Sunday, 11 December 2016

Awareness through polyrhythms

Awareness through polyrhythms
When I was working on Dinner, many years ago with an international company that didn’t know each other and hadn’t worked together before, I devised a whole series of exercises/compositions loosely based on poly rhythms to enable them to work and create movement song and improvisation together.
In the years afterwards I taught workshops at various places, including Goldsmiths and Laban Trinity. This culminated in the  performance Crowd, a 40 minute piece that I made over several weeks with BA dance students at Laban Trinity. And then I  with acting students from E15 acting school.
 I now want to revive some of these compositions with a group of performers who like rhythm, counting and pattern which probably means professional singers and dancers who will
develop these exercises into a performance training program and accompanying book.
Make a performance based on the songs, the video, sound and still image documentation of the rehearsal and performance will provide material for the book and training program

It is easy to make a pulse -clap or stamp every 3rd beat, and  it is easy to make a pulse -clap or stamp every 4th beat
but it is not so easy to do both together- clap every 3rd beat whilst another person is clapping every 4th beat.

This work:
 teaches being able to maintain your own rhythm, whilst listening to another rhythm.
Helps  developing a tension free awareness. 
The skill grows as an inevitable consequence of the developing awareness of working with two rhythms.
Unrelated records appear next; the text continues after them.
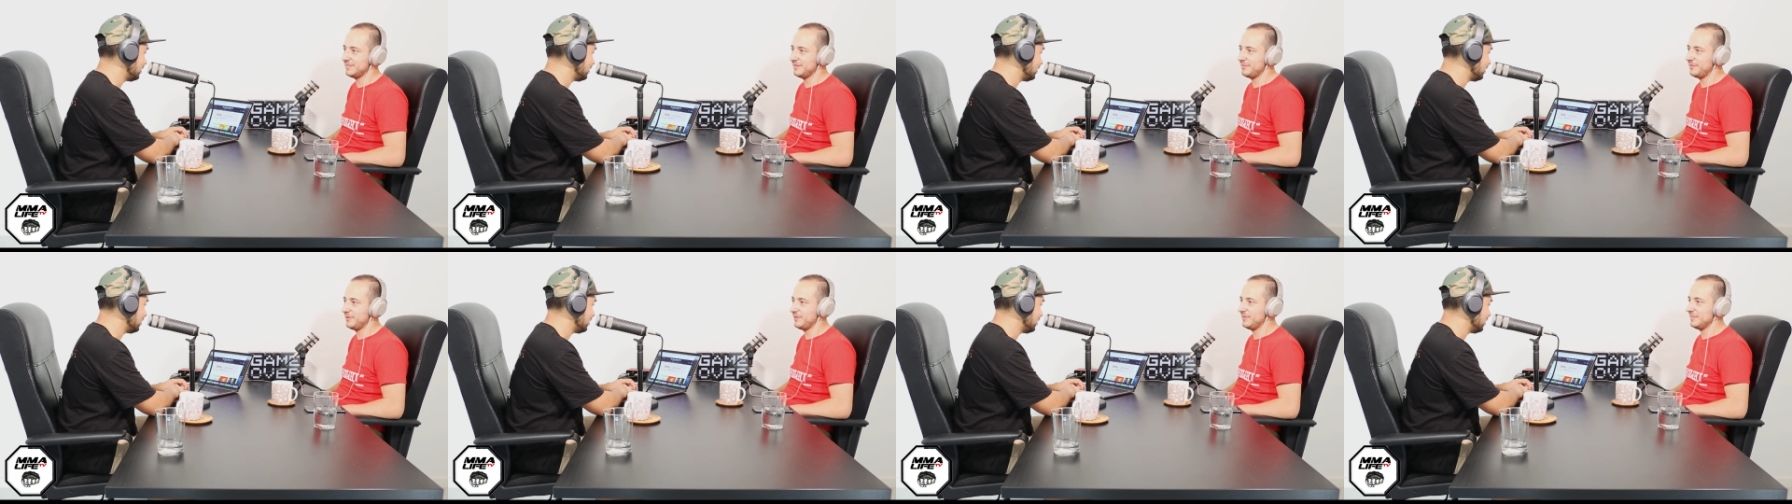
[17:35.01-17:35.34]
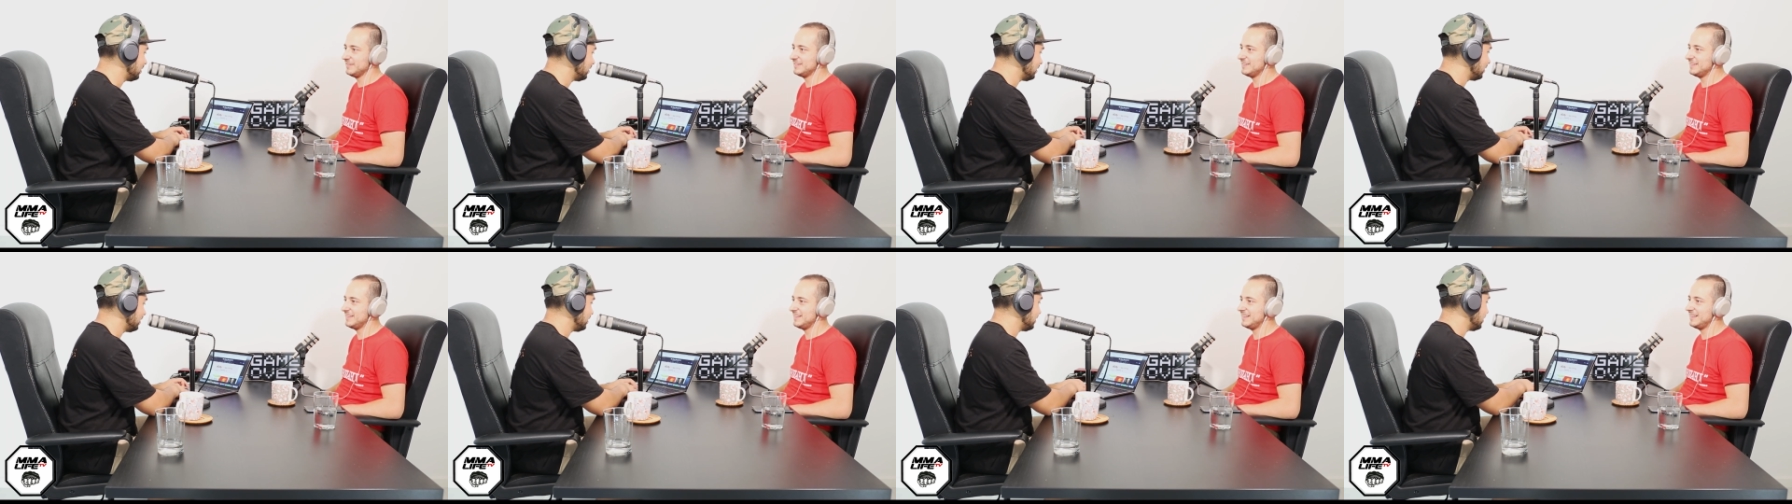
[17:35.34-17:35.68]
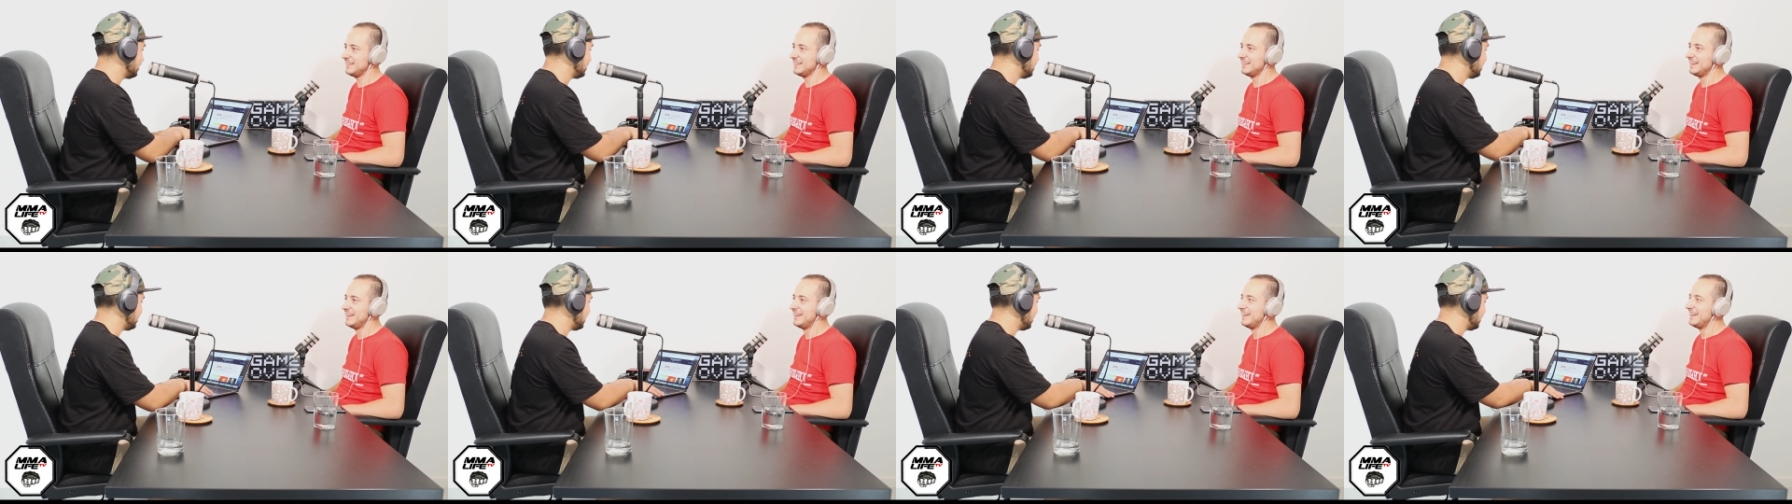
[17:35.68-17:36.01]
To be honest, I
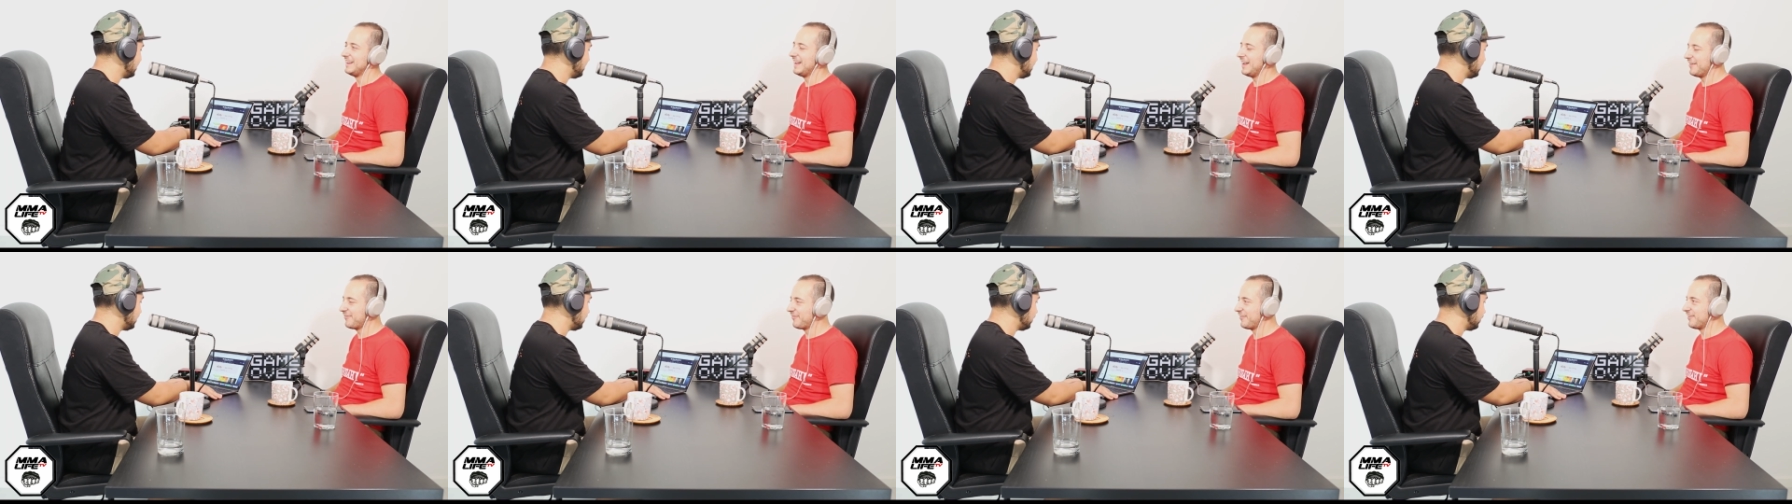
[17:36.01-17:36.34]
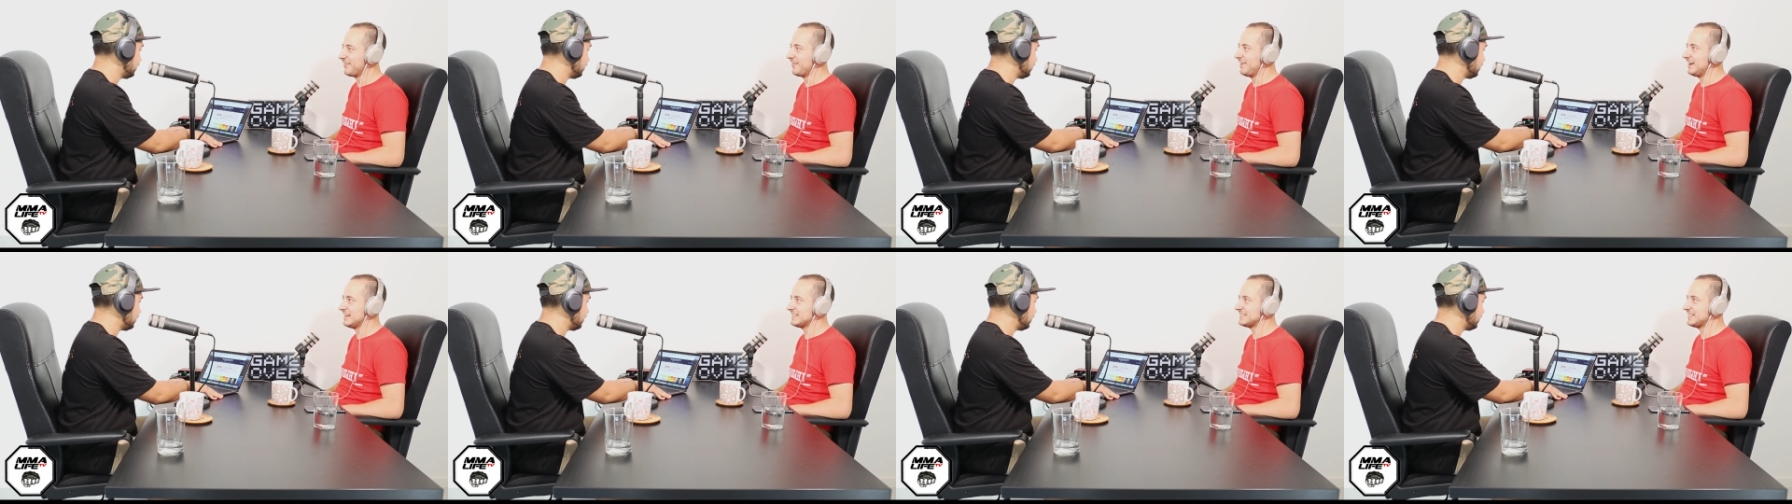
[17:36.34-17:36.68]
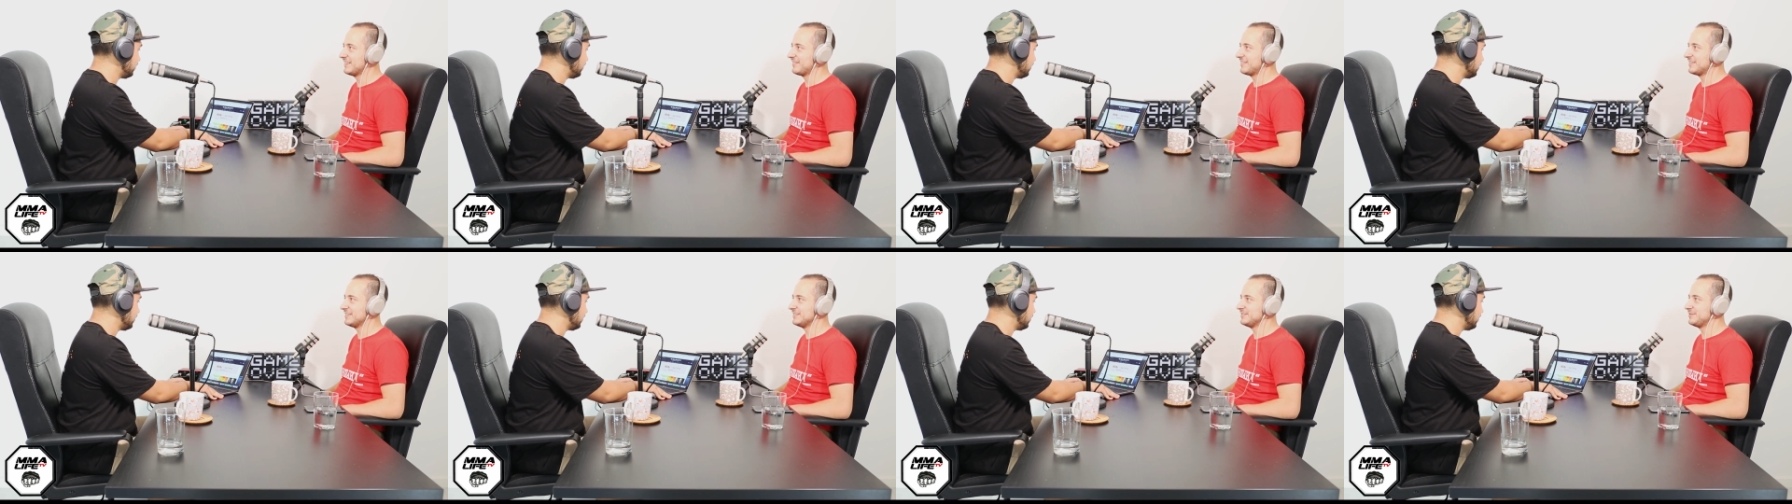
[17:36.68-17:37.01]
think everyone likes
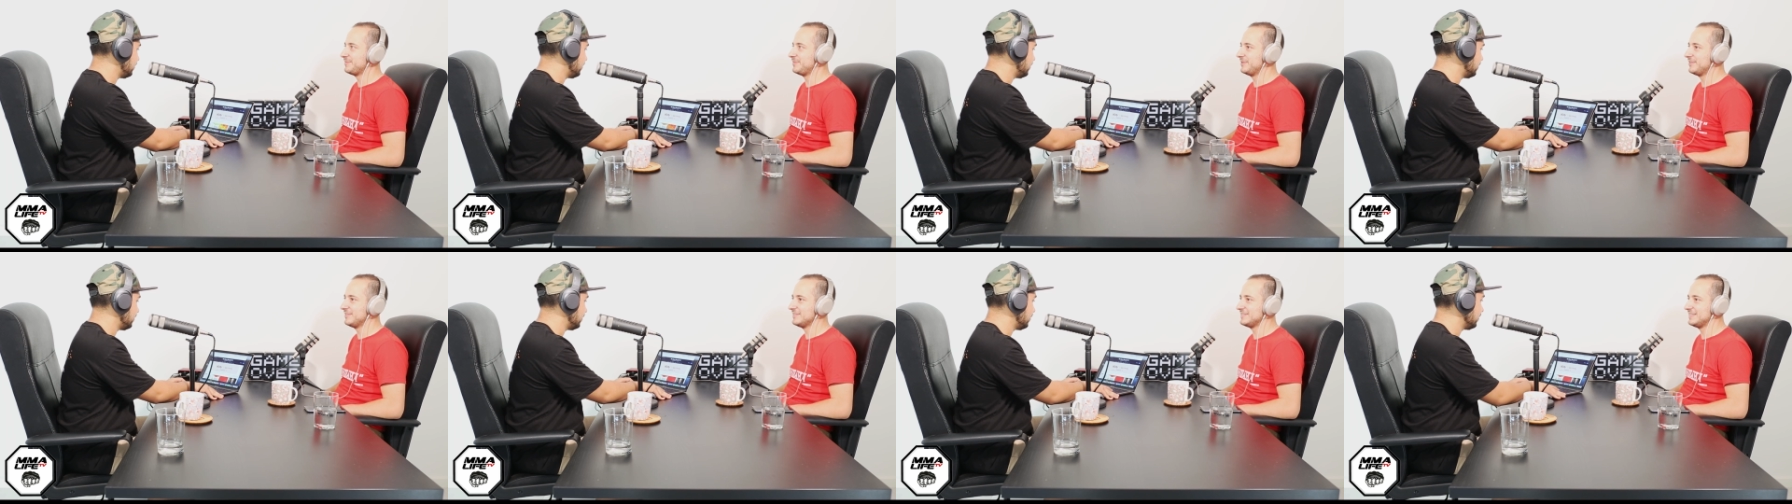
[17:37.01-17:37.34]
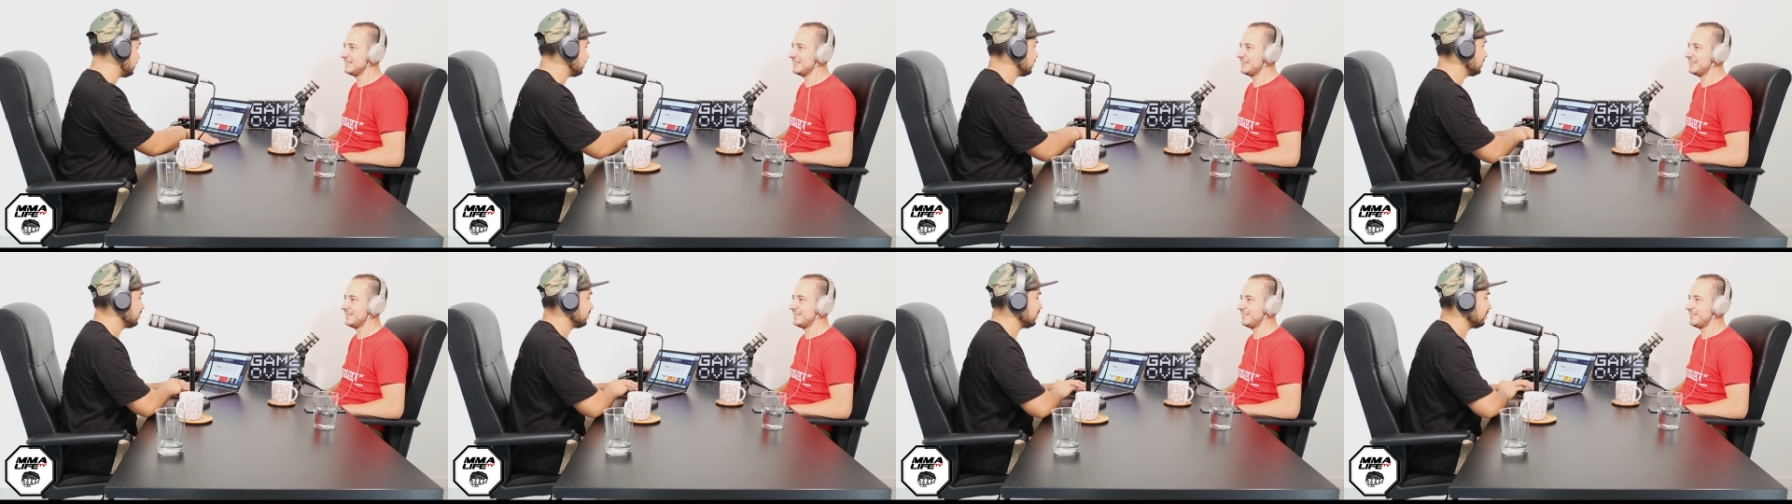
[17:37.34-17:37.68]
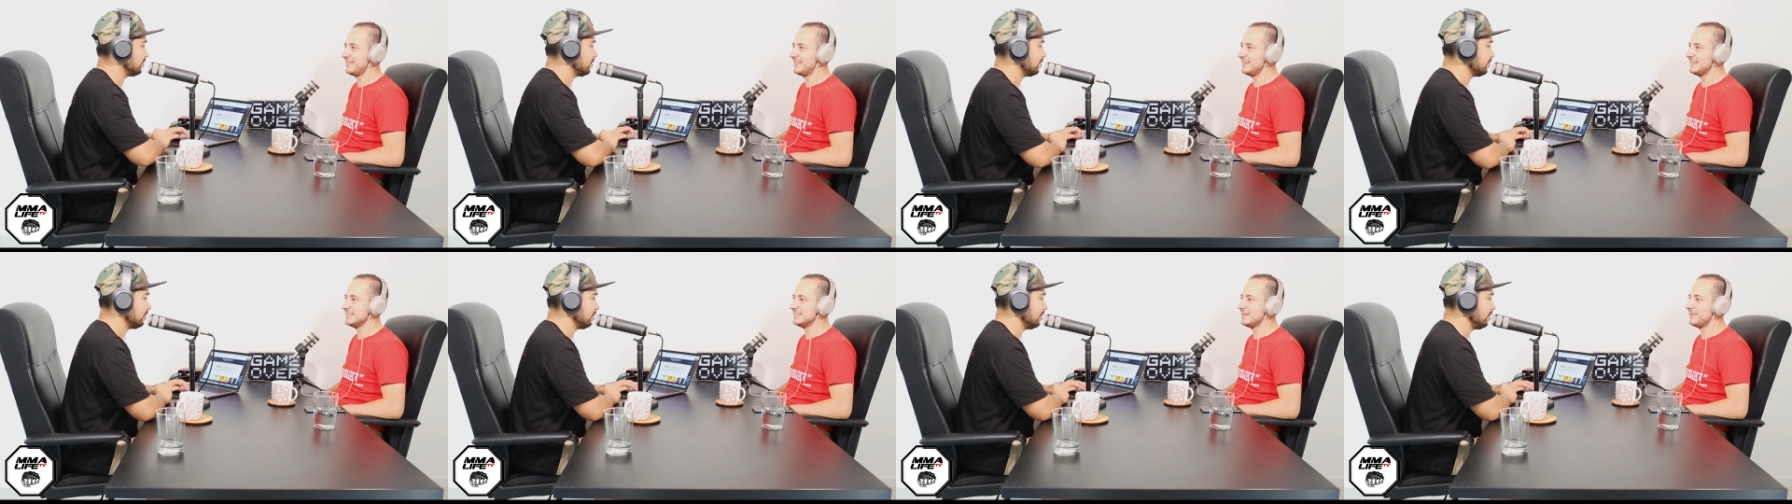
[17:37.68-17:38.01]
to have conspiracy
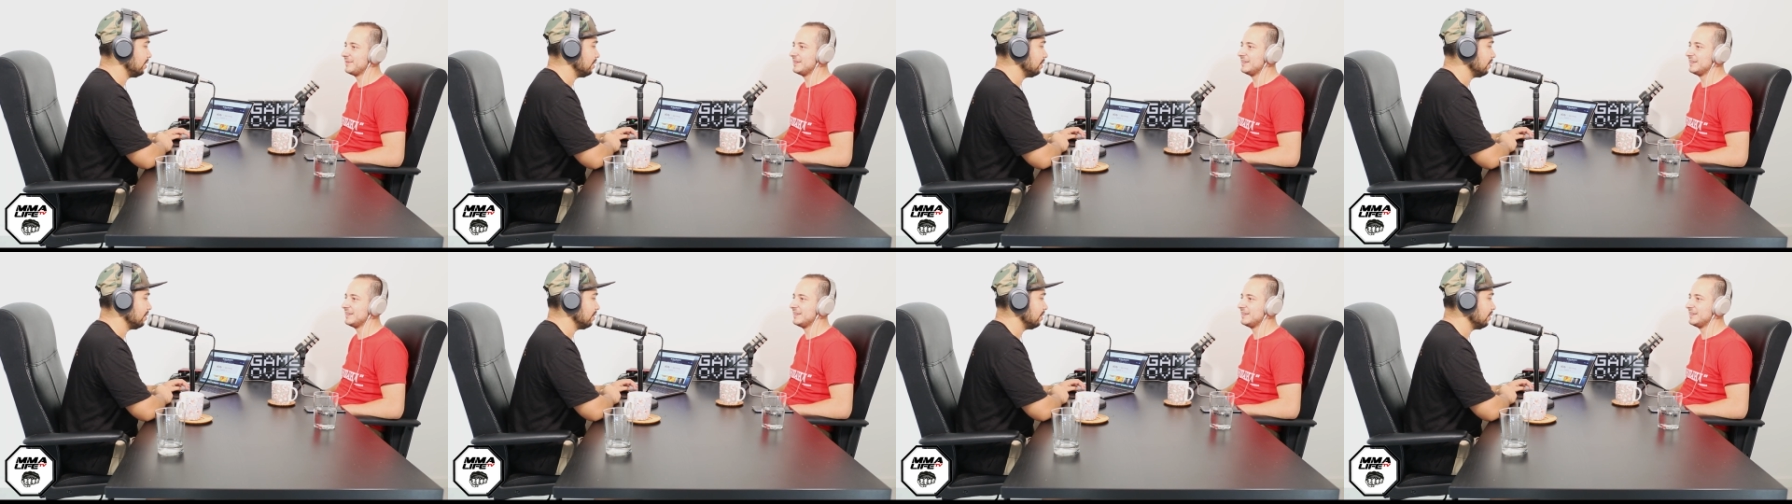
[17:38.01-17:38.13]
theories.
This awareness helps  one to–

A) be able to continue what you are doing, without cutting out what is happening in the world around you.

B) listen to yourself whilst listening of others. 

C) be inside an activity and outside watching it at the same time.

D) be  able to listen to others without, being seduced into their rhythm, or, on the other, trying to coerce them into your rhythm. 

E) see yourself a as part of a stage reality created by the space, yourself, other performers and the audience.